Rares sont les maires qui échappent aux écueils. L’édile rémois Arnaud Robinet, qui a quitté en 2021 Les Républicains pour rejoindre Horizons, n’échappe pas à la règle. Les critiques pleuvent sur ce « quinqua » depuis qu’il a décidé de démolir un pont routier en plein centre-ville.

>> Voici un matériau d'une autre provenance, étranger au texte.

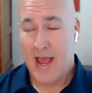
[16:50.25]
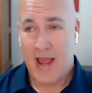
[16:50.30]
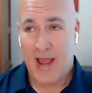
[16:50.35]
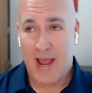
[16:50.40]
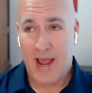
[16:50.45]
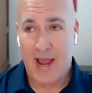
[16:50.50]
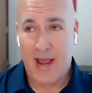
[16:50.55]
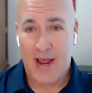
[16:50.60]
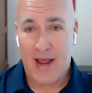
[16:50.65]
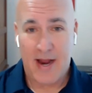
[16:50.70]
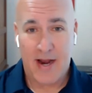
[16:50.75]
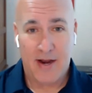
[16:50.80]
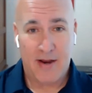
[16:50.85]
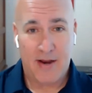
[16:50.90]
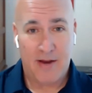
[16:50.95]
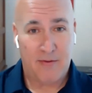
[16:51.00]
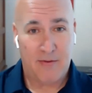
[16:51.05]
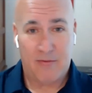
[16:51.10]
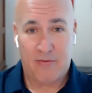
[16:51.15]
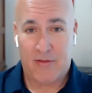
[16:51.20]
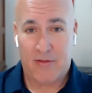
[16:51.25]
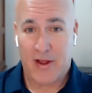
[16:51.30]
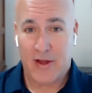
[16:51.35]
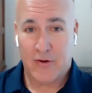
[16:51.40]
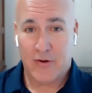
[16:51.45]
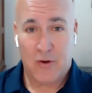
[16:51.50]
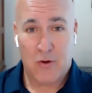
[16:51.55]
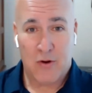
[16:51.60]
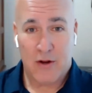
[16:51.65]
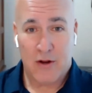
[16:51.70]
And things
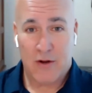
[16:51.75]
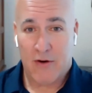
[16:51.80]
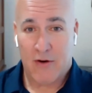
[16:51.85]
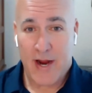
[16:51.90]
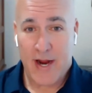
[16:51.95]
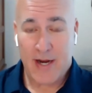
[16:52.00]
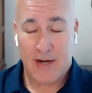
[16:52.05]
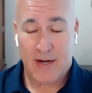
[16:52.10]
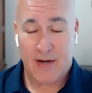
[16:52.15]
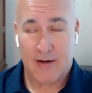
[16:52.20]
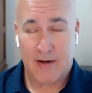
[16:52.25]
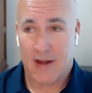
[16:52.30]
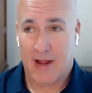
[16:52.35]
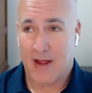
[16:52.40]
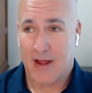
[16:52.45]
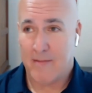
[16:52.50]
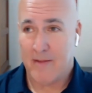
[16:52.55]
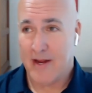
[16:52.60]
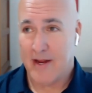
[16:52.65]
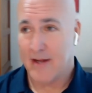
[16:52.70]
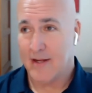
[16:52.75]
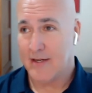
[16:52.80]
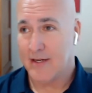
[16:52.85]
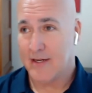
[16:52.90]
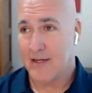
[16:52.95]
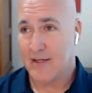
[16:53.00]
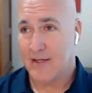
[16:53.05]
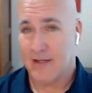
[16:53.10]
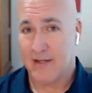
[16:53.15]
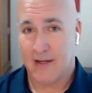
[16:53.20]
are going great. I mean,
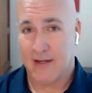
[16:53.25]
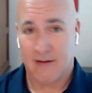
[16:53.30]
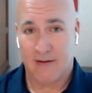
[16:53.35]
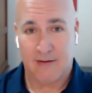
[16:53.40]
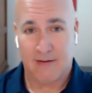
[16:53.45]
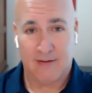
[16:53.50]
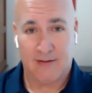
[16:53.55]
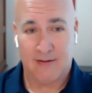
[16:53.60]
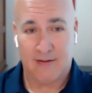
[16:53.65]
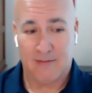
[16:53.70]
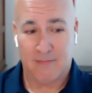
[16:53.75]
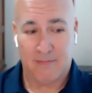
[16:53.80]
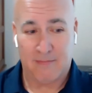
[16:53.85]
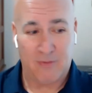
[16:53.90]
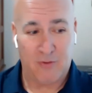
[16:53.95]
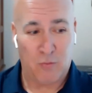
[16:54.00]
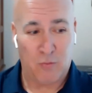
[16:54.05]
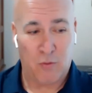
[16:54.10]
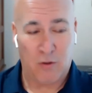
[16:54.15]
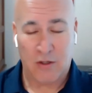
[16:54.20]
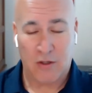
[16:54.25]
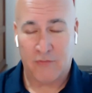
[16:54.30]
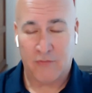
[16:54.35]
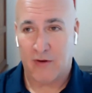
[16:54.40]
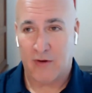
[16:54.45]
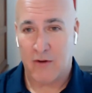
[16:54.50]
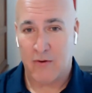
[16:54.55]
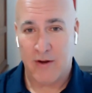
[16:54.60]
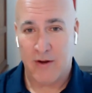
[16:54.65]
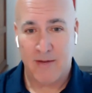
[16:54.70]
just the, the, the work's
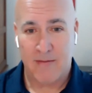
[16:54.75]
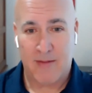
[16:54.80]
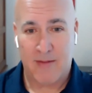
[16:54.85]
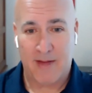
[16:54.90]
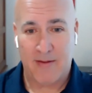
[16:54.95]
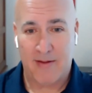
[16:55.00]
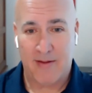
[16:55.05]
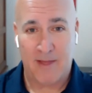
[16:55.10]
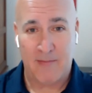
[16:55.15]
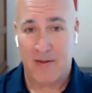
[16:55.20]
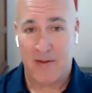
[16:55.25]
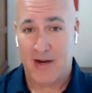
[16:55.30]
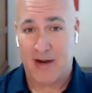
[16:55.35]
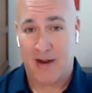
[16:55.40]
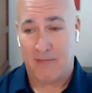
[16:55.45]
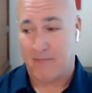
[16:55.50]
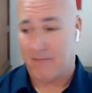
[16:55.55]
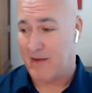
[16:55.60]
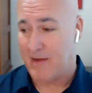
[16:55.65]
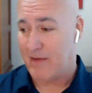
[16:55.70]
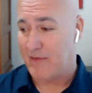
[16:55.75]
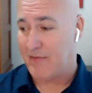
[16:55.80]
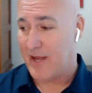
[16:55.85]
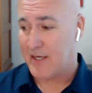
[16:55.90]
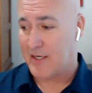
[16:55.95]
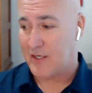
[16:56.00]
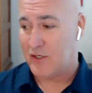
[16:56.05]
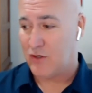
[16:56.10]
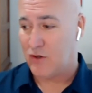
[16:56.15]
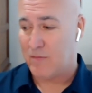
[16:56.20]
flowing. My, I mean, I've, I've
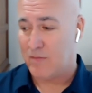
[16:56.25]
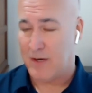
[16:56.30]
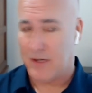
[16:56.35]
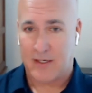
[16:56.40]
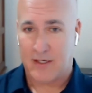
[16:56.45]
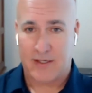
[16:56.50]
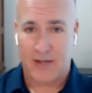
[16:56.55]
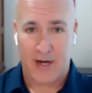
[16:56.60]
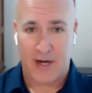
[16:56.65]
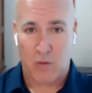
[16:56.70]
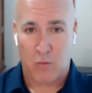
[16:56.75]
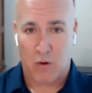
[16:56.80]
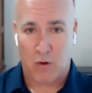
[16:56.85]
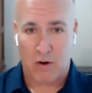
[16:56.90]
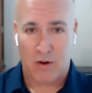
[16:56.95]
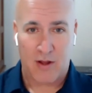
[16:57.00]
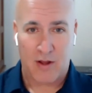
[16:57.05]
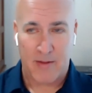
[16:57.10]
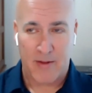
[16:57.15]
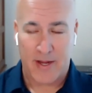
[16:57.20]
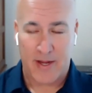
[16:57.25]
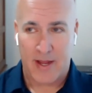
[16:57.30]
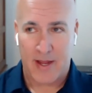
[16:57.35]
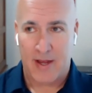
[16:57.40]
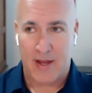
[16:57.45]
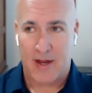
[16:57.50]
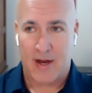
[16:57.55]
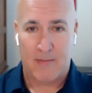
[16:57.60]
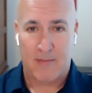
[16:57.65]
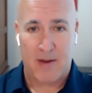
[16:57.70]
got so much steady work coming
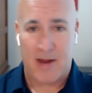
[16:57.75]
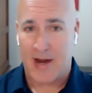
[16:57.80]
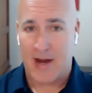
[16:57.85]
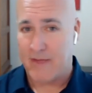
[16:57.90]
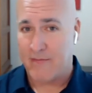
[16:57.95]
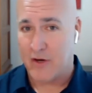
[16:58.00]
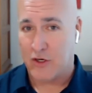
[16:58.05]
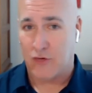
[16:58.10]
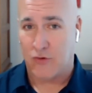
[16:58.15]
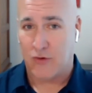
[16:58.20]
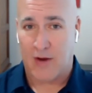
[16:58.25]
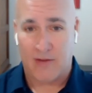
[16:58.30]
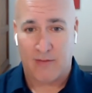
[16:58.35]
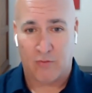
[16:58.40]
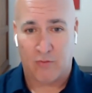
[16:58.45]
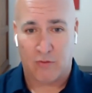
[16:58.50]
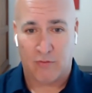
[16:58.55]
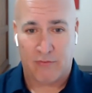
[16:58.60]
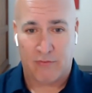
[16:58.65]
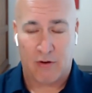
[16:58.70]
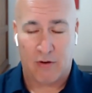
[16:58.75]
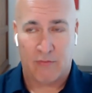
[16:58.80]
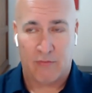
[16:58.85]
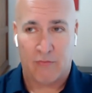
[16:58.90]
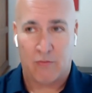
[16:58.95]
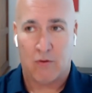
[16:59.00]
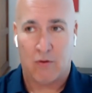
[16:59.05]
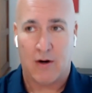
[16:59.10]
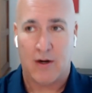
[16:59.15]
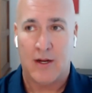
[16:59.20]
in. I'm not having to drive real far
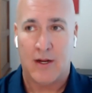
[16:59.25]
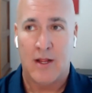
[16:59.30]
for it.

Les Rémois connaissaient le projet de réaménagement des berges du canal qui, avec l’autoroute, coupe Reims en deux. Mais personne n’imaginait que sa concrétisation signifiait la disparition du vieux pont Charles-de-Gaulle, un des trois ouvrages d’art qui assurent la liaison entre les quartiers populaires, au sud, et le centre-ville. Malgré les protestations, Arnaud Robinet est resté inflexible : le pont – « une verrue qui arrivait dans un cul-de-sac », selon lui – a disparu en 2024.
Sa démolition n’a pas arrangé la vie des automobilistes, bouleversés dans leurs habitudes par un nouveau plan de circulation et de stationnement. Avec notamment le réaménagement de la voie des Sacres, axe de 2,5 kilomètres entre la gare et la basilique Saint-Remi via la cathédrale. Cette artère laisse aujourd’hui davantage de place aux transports en commun – avec de nouveaux bus électriques –, aux marcheurs et aux cyclistes.